In our case the "Reported" page is likely going to be much more
expensive to allocate and use then a standard page because it will be
faulted back in. In such a case wouldn't it make sense for us to want
to keep the pages that don't require faults ahead of those pages in
the free_list so that they are more likely to be allocated? All we are
doing with the boundary list is preventing still resident pages from
being deferred behind pages that would require a page fault to get
access to.

> I remember that there was an attempt to report free memory that provided
> a callback mechanism [1], which was much less intrusive to the internals
> of the allocator yet it should provide a similar functionality. Did you
> see that approach? How does this compares to it? Or am I completely off
> when comparing them?
>
> [1] mostly likely not the latest version of the patchset
> http://lkml.kernel.org/r/1502940416-42944-5-git-send-email-wei.w.wang@xxxxxxxxx

There have been a few comparisons between this patch set and the ones
from Wei Wang. In regards to the one you are pointing to the main
difference is that I am not permanently locking memory. Basically what
happens is that the iterator will take the lock, pull a few pages,
release the lock while reporting them, and then take the lock to
return those pages, grab some more, and repeat.

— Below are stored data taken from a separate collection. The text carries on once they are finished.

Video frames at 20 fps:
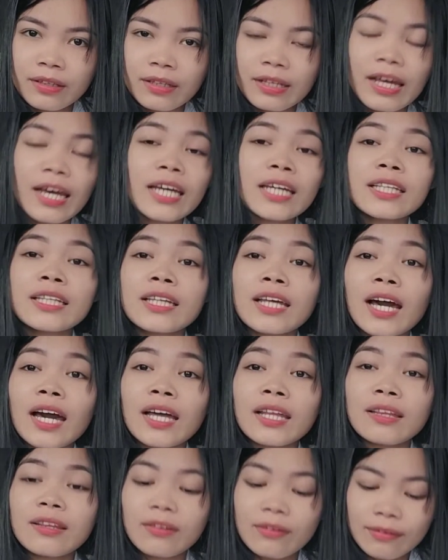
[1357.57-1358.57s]
like
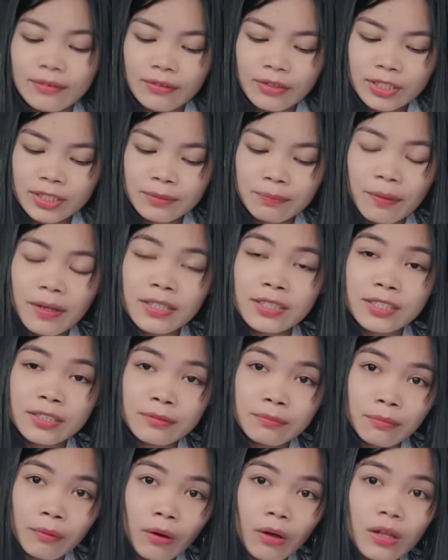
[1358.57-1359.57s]
that
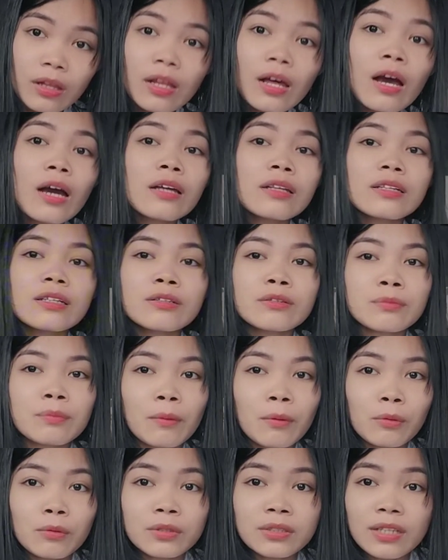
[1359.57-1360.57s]
responsible
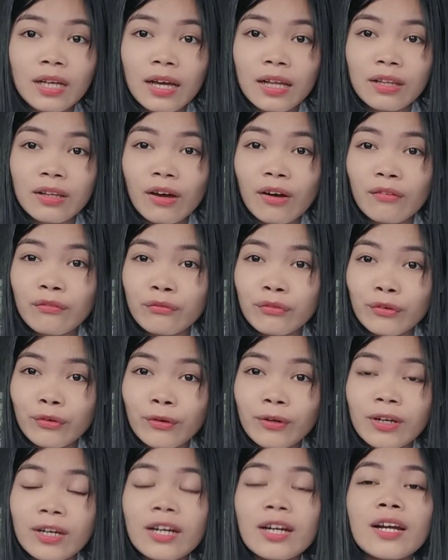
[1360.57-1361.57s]
disposal of
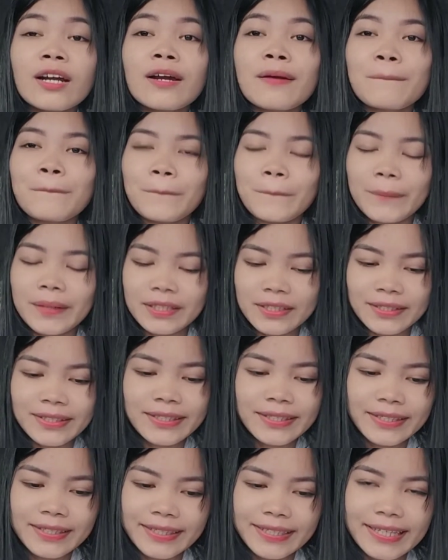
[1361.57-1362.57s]
your
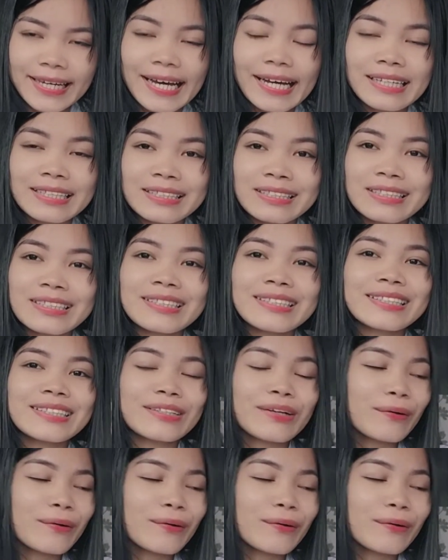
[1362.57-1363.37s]
materials.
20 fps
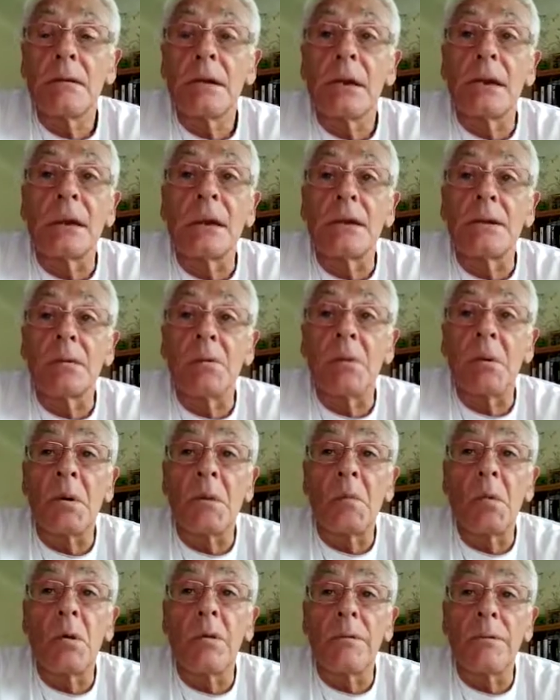They need to be
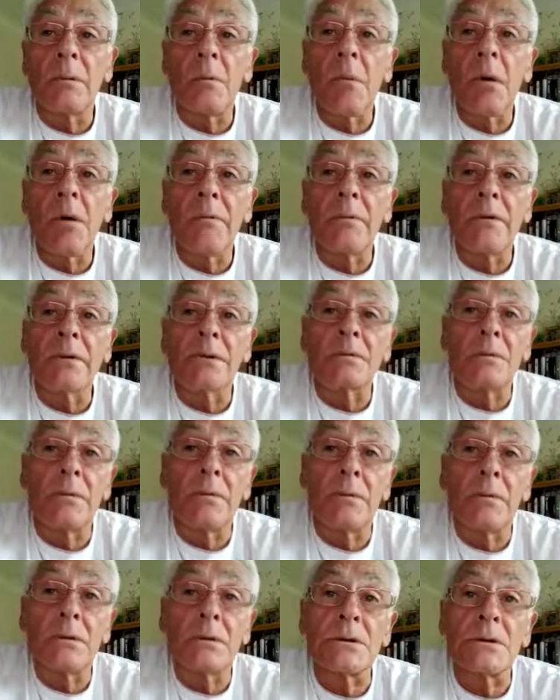removed from office
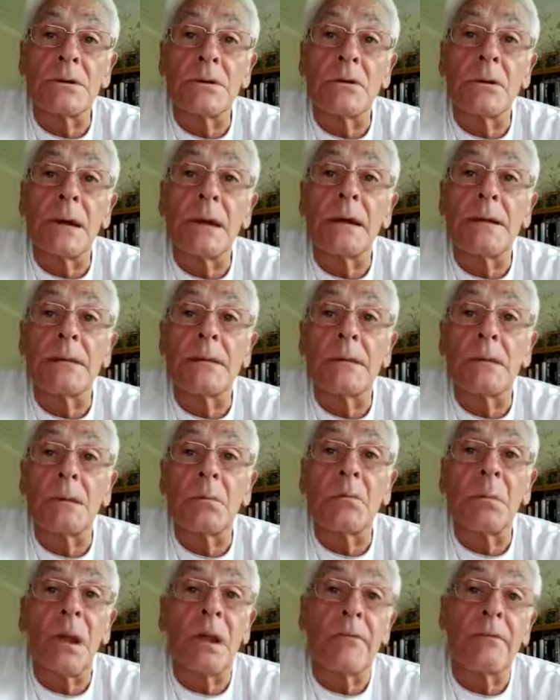before it's too late and
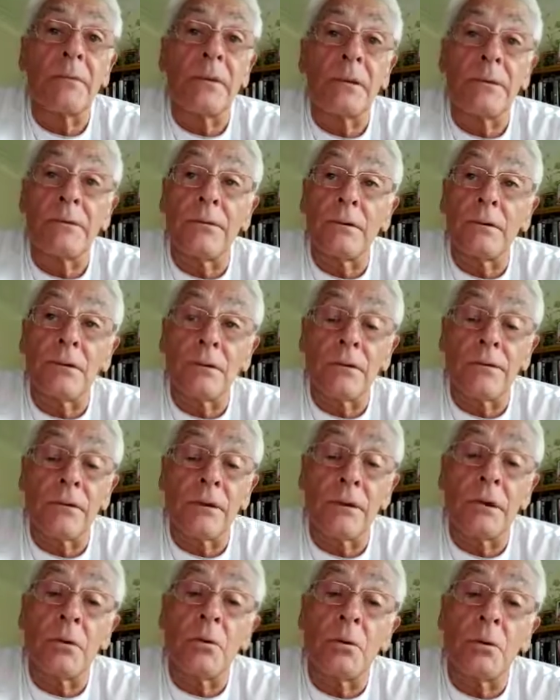the plan for the future of
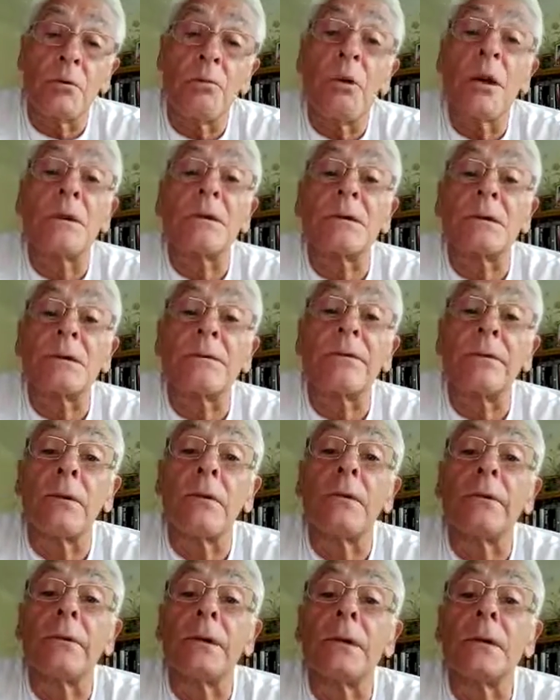the human race is
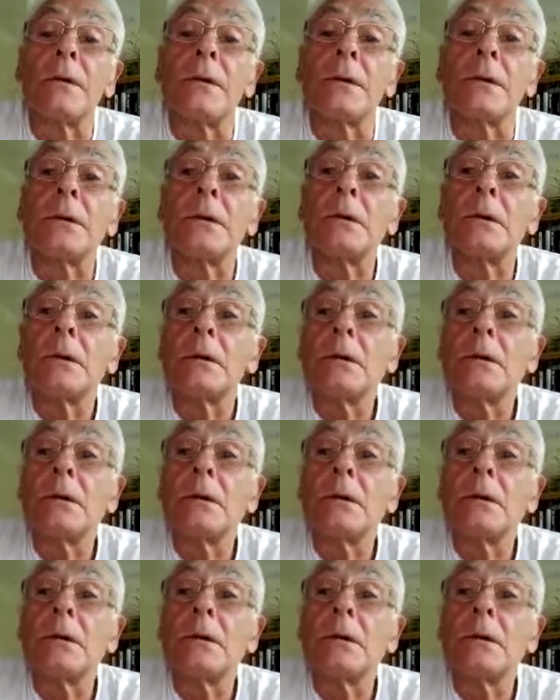fulfilled.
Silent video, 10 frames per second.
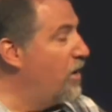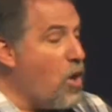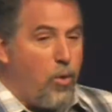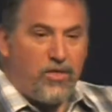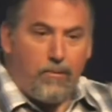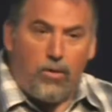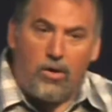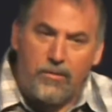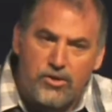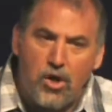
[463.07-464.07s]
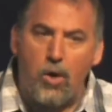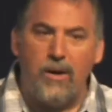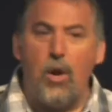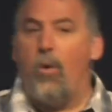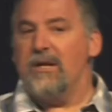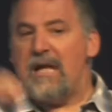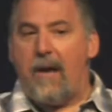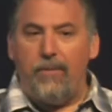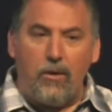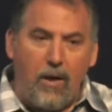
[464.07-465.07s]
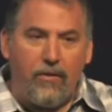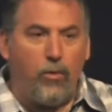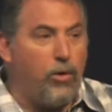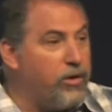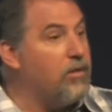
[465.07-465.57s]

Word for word: know what the murmurs are. We know what's happening around the world.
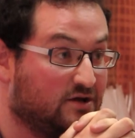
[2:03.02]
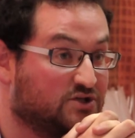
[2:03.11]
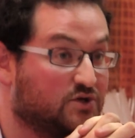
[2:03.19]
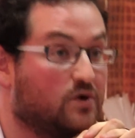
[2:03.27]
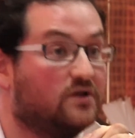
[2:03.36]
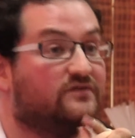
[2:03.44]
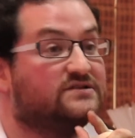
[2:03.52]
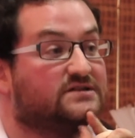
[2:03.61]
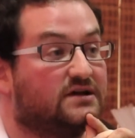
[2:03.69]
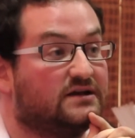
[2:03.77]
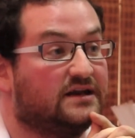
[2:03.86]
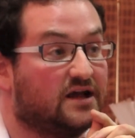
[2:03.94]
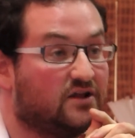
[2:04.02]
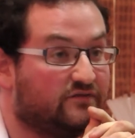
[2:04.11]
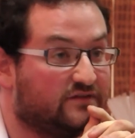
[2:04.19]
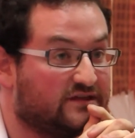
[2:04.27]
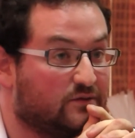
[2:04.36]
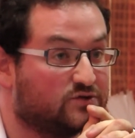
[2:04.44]
So all of a sudden, an
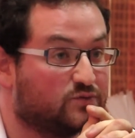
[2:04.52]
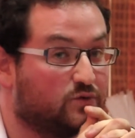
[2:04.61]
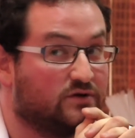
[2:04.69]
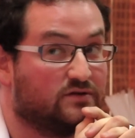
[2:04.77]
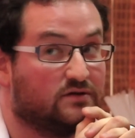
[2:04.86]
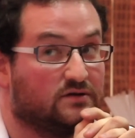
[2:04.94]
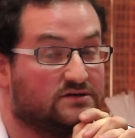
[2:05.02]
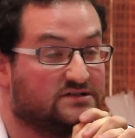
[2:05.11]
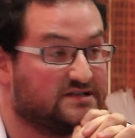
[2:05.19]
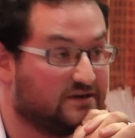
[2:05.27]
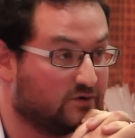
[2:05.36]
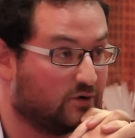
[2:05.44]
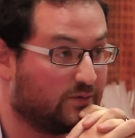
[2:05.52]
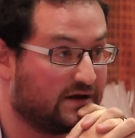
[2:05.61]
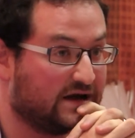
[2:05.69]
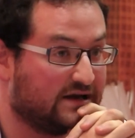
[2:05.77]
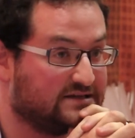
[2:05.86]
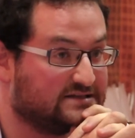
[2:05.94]
elephant that was worth 0
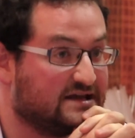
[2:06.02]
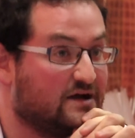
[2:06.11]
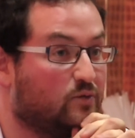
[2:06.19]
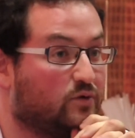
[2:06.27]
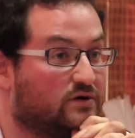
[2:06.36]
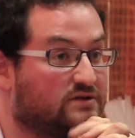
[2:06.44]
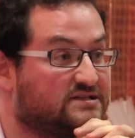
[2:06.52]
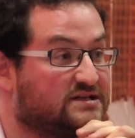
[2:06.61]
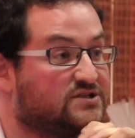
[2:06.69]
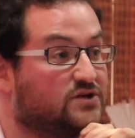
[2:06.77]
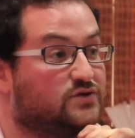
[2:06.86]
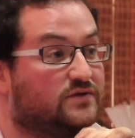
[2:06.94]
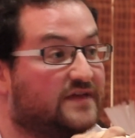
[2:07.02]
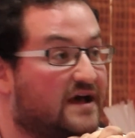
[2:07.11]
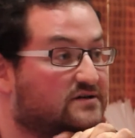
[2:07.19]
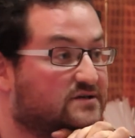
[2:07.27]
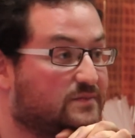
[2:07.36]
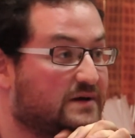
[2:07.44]
baht is now worth
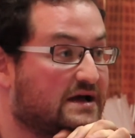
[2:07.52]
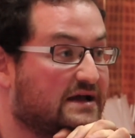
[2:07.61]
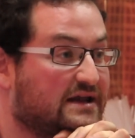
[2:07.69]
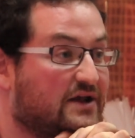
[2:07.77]
600,000 baht,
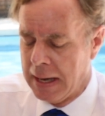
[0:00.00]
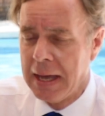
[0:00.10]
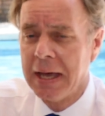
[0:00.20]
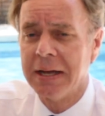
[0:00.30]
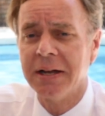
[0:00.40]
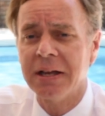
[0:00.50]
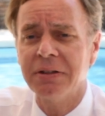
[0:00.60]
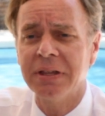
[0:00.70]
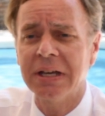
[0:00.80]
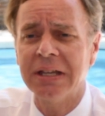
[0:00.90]
And
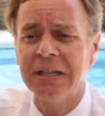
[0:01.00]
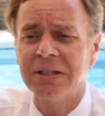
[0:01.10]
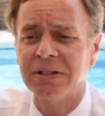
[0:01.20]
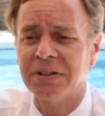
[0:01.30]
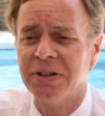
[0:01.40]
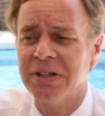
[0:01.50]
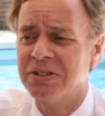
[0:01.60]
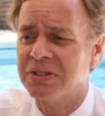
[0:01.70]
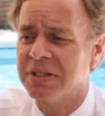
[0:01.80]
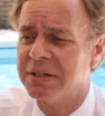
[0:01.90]
another thing I think to learn
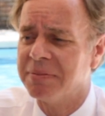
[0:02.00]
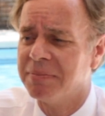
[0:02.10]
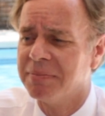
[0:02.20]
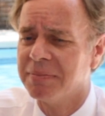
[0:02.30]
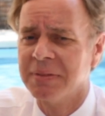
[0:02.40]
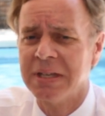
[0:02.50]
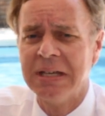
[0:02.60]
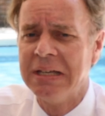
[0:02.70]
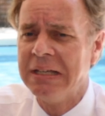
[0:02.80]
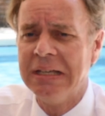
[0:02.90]
is
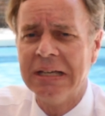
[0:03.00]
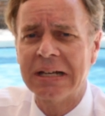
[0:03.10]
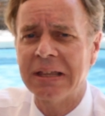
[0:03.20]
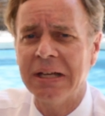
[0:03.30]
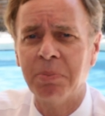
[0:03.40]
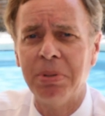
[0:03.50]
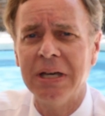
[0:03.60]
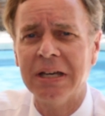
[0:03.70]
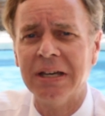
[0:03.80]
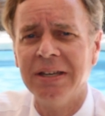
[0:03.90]
you got to think
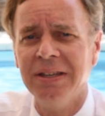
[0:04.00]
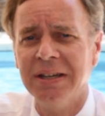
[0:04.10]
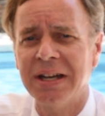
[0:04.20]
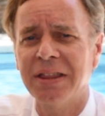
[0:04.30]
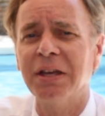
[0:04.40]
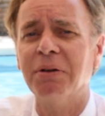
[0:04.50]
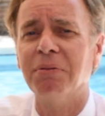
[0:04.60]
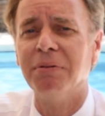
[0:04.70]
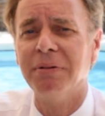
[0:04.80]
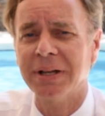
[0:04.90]
big. You got to think
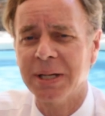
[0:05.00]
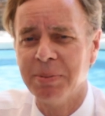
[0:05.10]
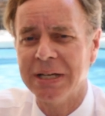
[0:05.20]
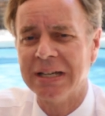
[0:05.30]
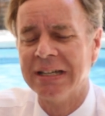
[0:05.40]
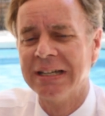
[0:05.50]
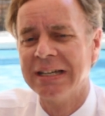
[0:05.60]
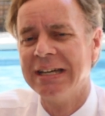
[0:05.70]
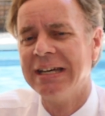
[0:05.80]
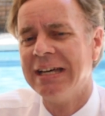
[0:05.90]
really big.
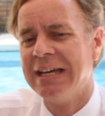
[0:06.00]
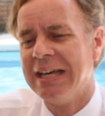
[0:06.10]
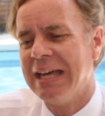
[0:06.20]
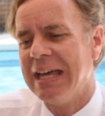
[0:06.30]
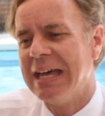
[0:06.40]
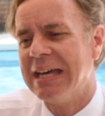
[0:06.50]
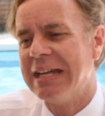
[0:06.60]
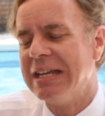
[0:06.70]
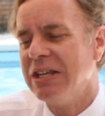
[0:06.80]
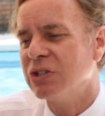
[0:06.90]

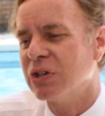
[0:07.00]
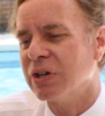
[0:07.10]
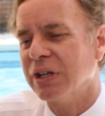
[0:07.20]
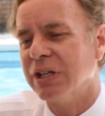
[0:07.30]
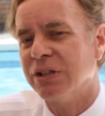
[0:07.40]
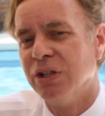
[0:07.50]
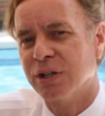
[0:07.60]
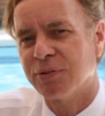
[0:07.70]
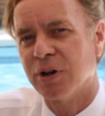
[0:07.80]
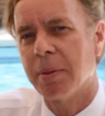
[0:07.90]
And he certainly
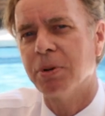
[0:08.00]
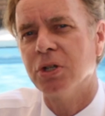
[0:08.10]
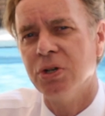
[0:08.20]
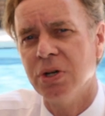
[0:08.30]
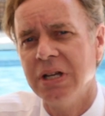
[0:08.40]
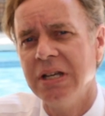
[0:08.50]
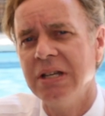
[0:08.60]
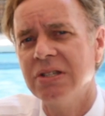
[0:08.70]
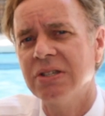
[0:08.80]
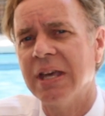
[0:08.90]
looked for
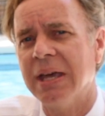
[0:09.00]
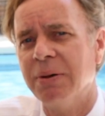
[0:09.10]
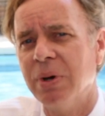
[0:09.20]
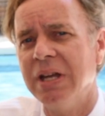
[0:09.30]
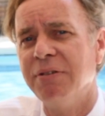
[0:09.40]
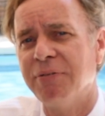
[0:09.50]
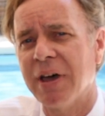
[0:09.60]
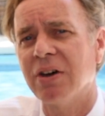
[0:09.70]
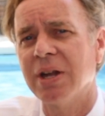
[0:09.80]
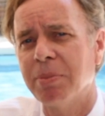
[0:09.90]
opportunities, and when he
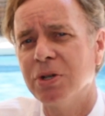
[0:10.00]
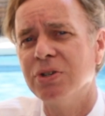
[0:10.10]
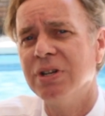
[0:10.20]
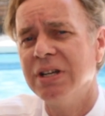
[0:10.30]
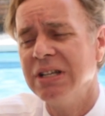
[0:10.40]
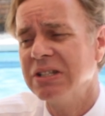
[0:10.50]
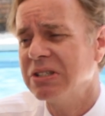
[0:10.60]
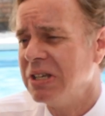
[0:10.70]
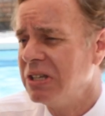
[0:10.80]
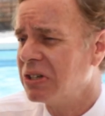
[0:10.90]
found
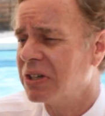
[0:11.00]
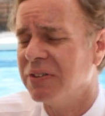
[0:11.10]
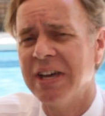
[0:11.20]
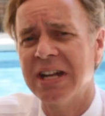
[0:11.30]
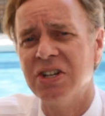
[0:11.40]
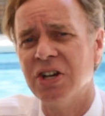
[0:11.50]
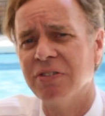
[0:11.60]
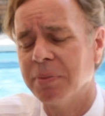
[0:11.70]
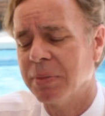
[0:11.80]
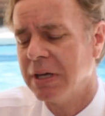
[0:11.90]
opportunities, he took advantage
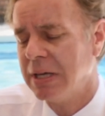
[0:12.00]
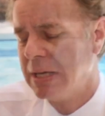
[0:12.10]
of them.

I was actually influenced somewhat by the suggestions that patchset
received, specifically I believe it resembles something like what was
suggested by Linus in response to v35 of that patch set:
https://lore.kernel.org/linux-mm/CA+55aFzqj8wxXnHAdUTiOomipgFONVbqKMjL_tfk7e5ar1FziQ@xxxxxxxxxxxxxx/

Basically where the feature Wei Wang was working on differs from this
patch set is that I need this to run continually, his only needed to
run periodically as he was just trying to identify free pages at a
fixed point in time. My goal is to identify pages that have been freed
since the last time I reported them. To do that I need a flag in the
page to identify those pages, and an iterator in the form of a
boundary pointer so that I can incrementally walk through the list
without losing track of freed pages.